Artigo · Na arte

Seis homens ligados em fila. A tragédia não é a cegueira — é o seguir.

Seis homens com doenças oculares diferentes caminham em cadeia, caindo um a um na valeta. Leia Mateus 15:14 ao lado do quadro do último ano de Bruegel.

Matthew 15:14

No Museu de Capodimonte, em Nápoles, está pendurada A Parábola dos Cegos de Pieter Bruegel, o Velho, pintada em 1568, o ano antes da sua morte. Seis homens atravessam uma encosta pouco inclinada, cada um segurando um cajado, cada um ligado ao da frente por um ombro, um cinto, uma mão estendida. O primeiro homem, à direita, já caiu. O seu corpo está no ar, de rosto voltado para uma valeta com água. O segundo segue-o pela borda. O terceiro sentiu algo e inclina-se para trás — demasiado tarde. O quarto, quinto e sexto ainda julgam caminhar em terreno firme.

Seis homens em fila

Bruegel pintou a cadeia com uma precisão médica pouco comum. Cada homem tem uma doença diferente dos olhos. Catarata. Globos oculares atrofiados. Olhos extirpados. Não são cegueiras simbólicas. São cegueiras clínicas. Bruegel desenhou a partir de modelos reais — raro para este tema.

O versículo que se tornou quadro

A palavra de Cristo no Evangelho de Mateus é breve e incisiva:

Mateus 15:14

"Deixai-os; são condutores cegos de cegos; ora, se um cego guiar outro cego, ambos cairão na cova."

Se um cego guiar outro cego.
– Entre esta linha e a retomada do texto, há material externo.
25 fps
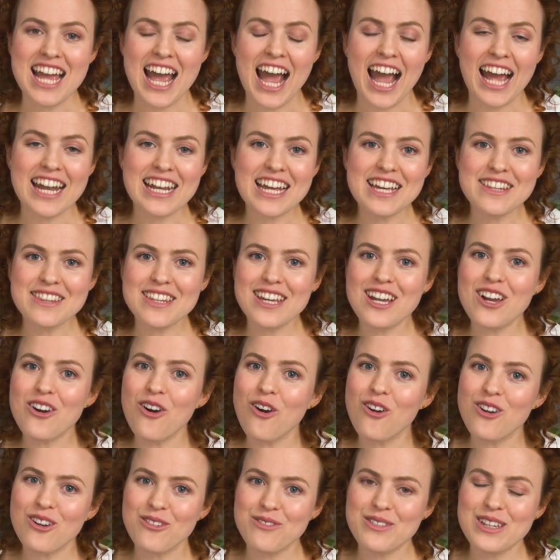And I think
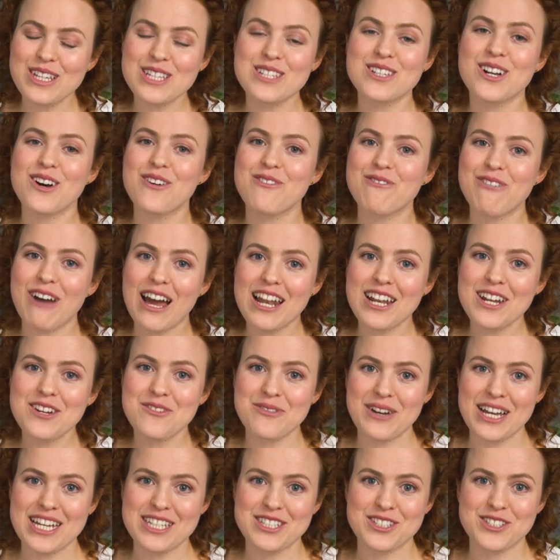all of these are valid
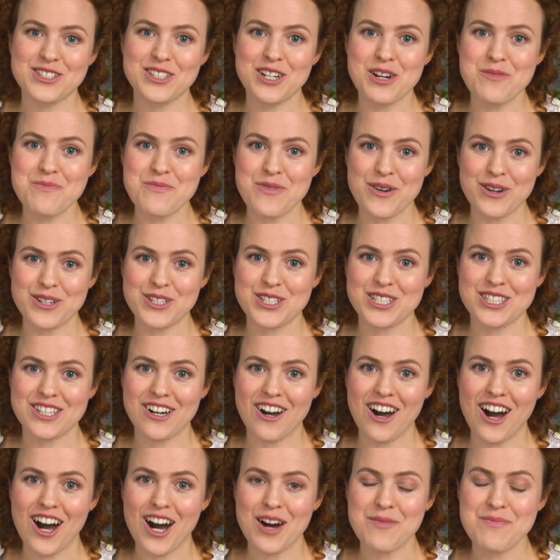ways to approach the
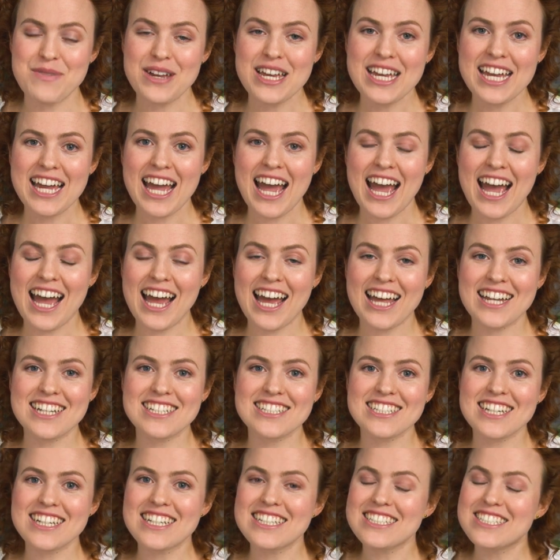harp
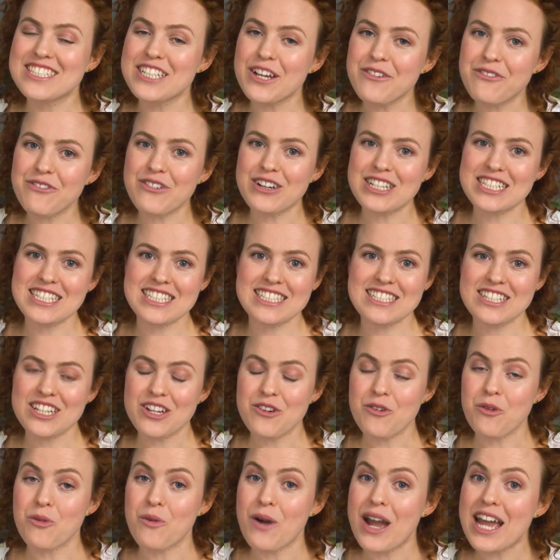and different
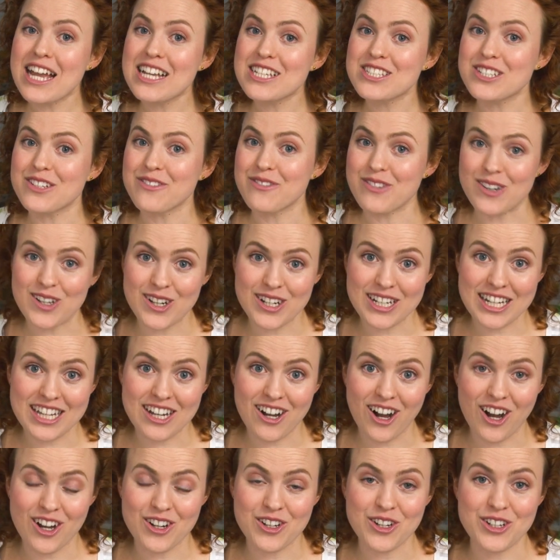ways of learning
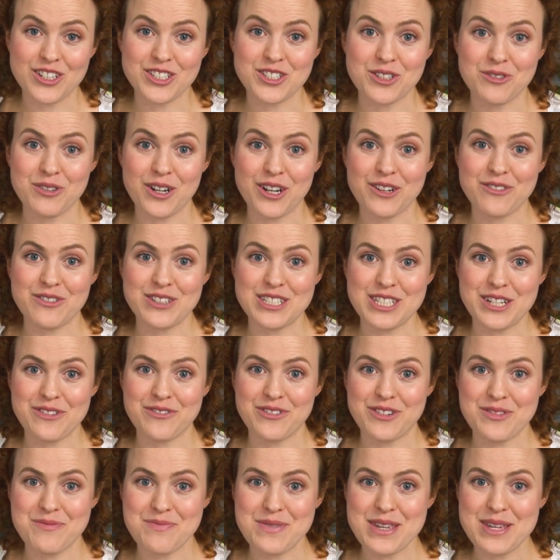are going to work for
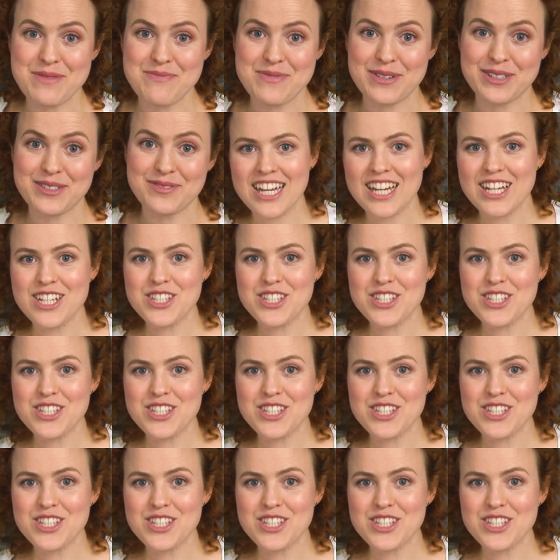different people.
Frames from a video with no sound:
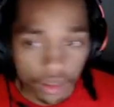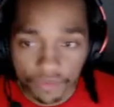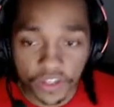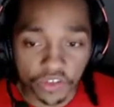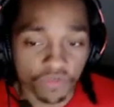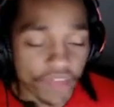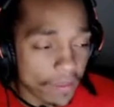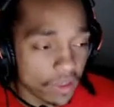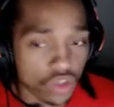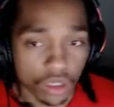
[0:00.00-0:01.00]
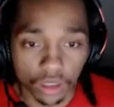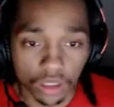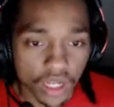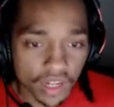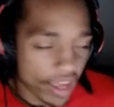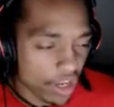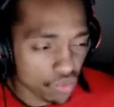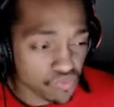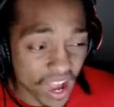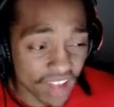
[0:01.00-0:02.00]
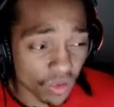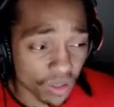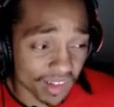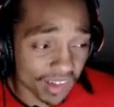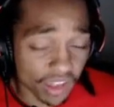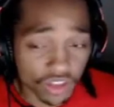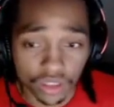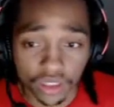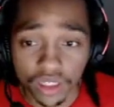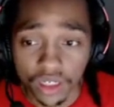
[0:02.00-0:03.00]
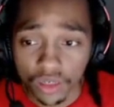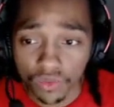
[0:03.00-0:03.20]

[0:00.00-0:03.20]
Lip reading: Feast or Famine jungler. It's kind of who Razork is, essentially.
Jesus fala dos fariseus, que se haviam queixado de que os seus discípulos não seguiam uma certa lavagem ritual. Responde aos seus próprios discípulos dizendo-lhes que não lhes prestem atenção. Não porque os fariseus sejam insignificantes, mas porque são guias que não podem ver. A metáfora é cuidadosa. Não é que os cegos não devam caminhar. É que os cegos não devam guiar.
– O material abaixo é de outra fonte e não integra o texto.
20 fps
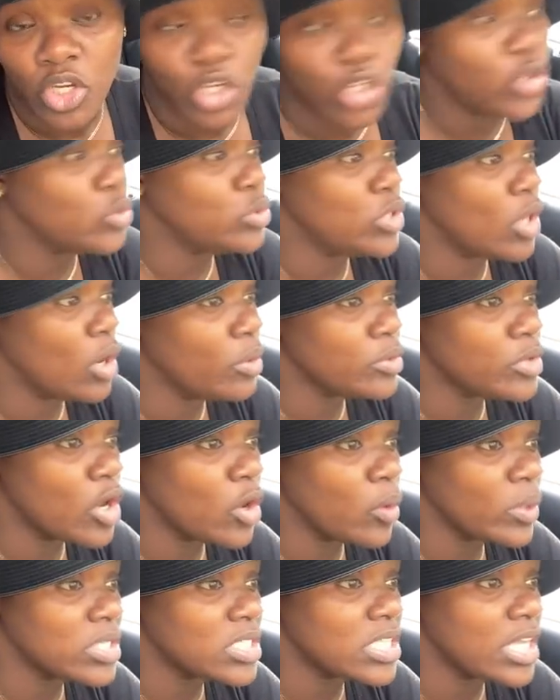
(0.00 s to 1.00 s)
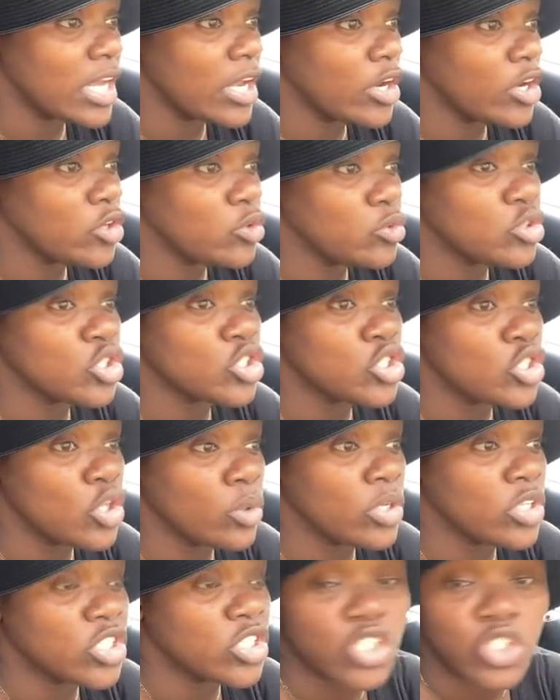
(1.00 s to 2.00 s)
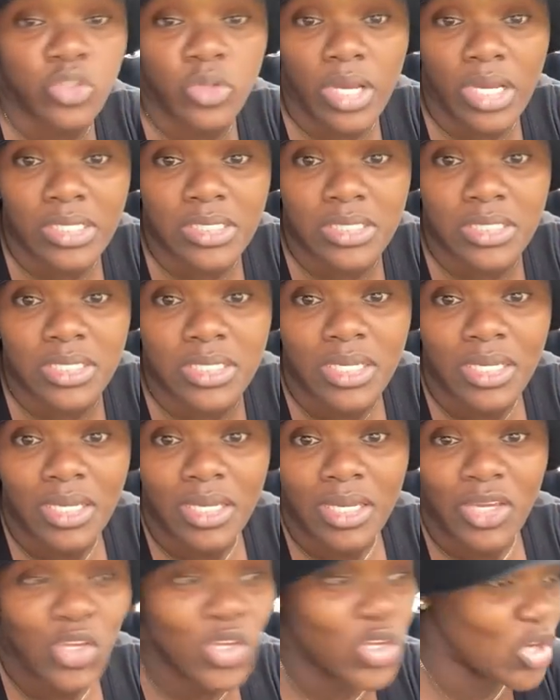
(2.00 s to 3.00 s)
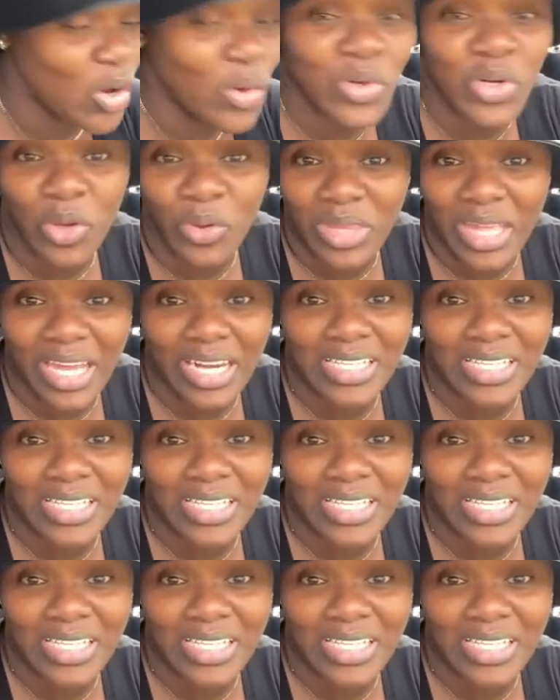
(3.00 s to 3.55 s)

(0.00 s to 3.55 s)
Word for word: You don't know it's there, you just know that you're stressed. You don't know that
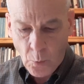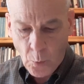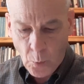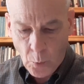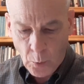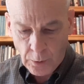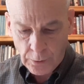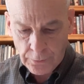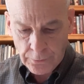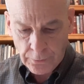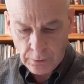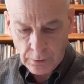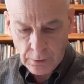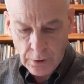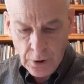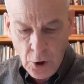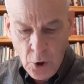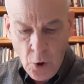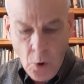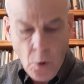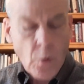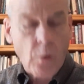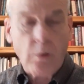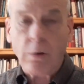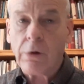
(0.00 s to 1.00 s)
order,
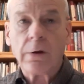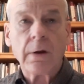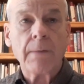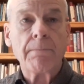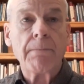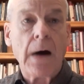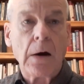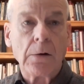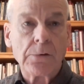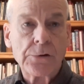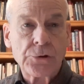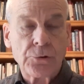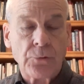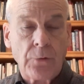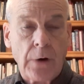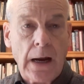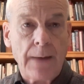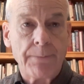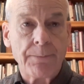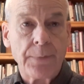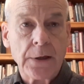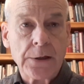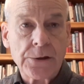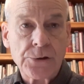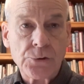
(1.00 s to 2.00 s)
or the
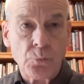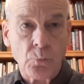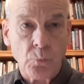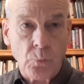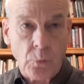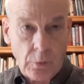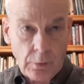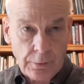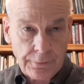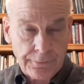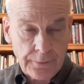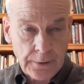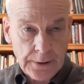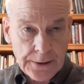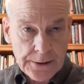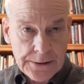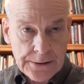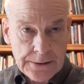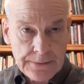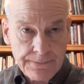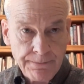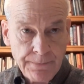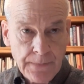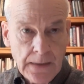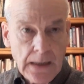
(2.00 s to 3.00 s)
mousetrap is worthless.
Bruegel pinta isto como uma cadeia física. Cada homem confia no que vai à frente. Nenhum deles tem como saber que aquele que vai à frente não vê. A tragédia não está na cegueira — está no seguir.

A igreja no plano médio

Por trás da fila que cai, Bruegel pintou uma aldeia flamenga. Uma igreja está tranquila na encosta, o campanário visível acima das árvores. Os historiadores discutem há séculos se isto é ironia — uma igreja a olhar com indiferença para os seus fiéis a caírem na valeta — ou se a igreja é oferecida como alternativa, um lugar para onde a cadeia poderia ter-se voltado.

Bruegel não resolve isto. A igreja está simplesmente ali, na paisagem, mais ou menos no mesmo instante que a queda. O que o espectador faz da sua presença foi sempre responsabilidade do espectador.

Os quarenta segundos

Copie o versículo à mão — só a oração: se um cego guiar outro cego, ambos cairão na cova. Quarenta segundos. Nesse tempo sente o que o quadro sabe. Que estar errado não é a tragédia; ser elo na cadeia errada é que é. Que a pergunta a fazer a qualquer guia não é se está confiante, mas se consegue ver.

O primeiro homem está no ar. O terceiro inclina-se para trás. O sexto ainda confia no cinto que segura.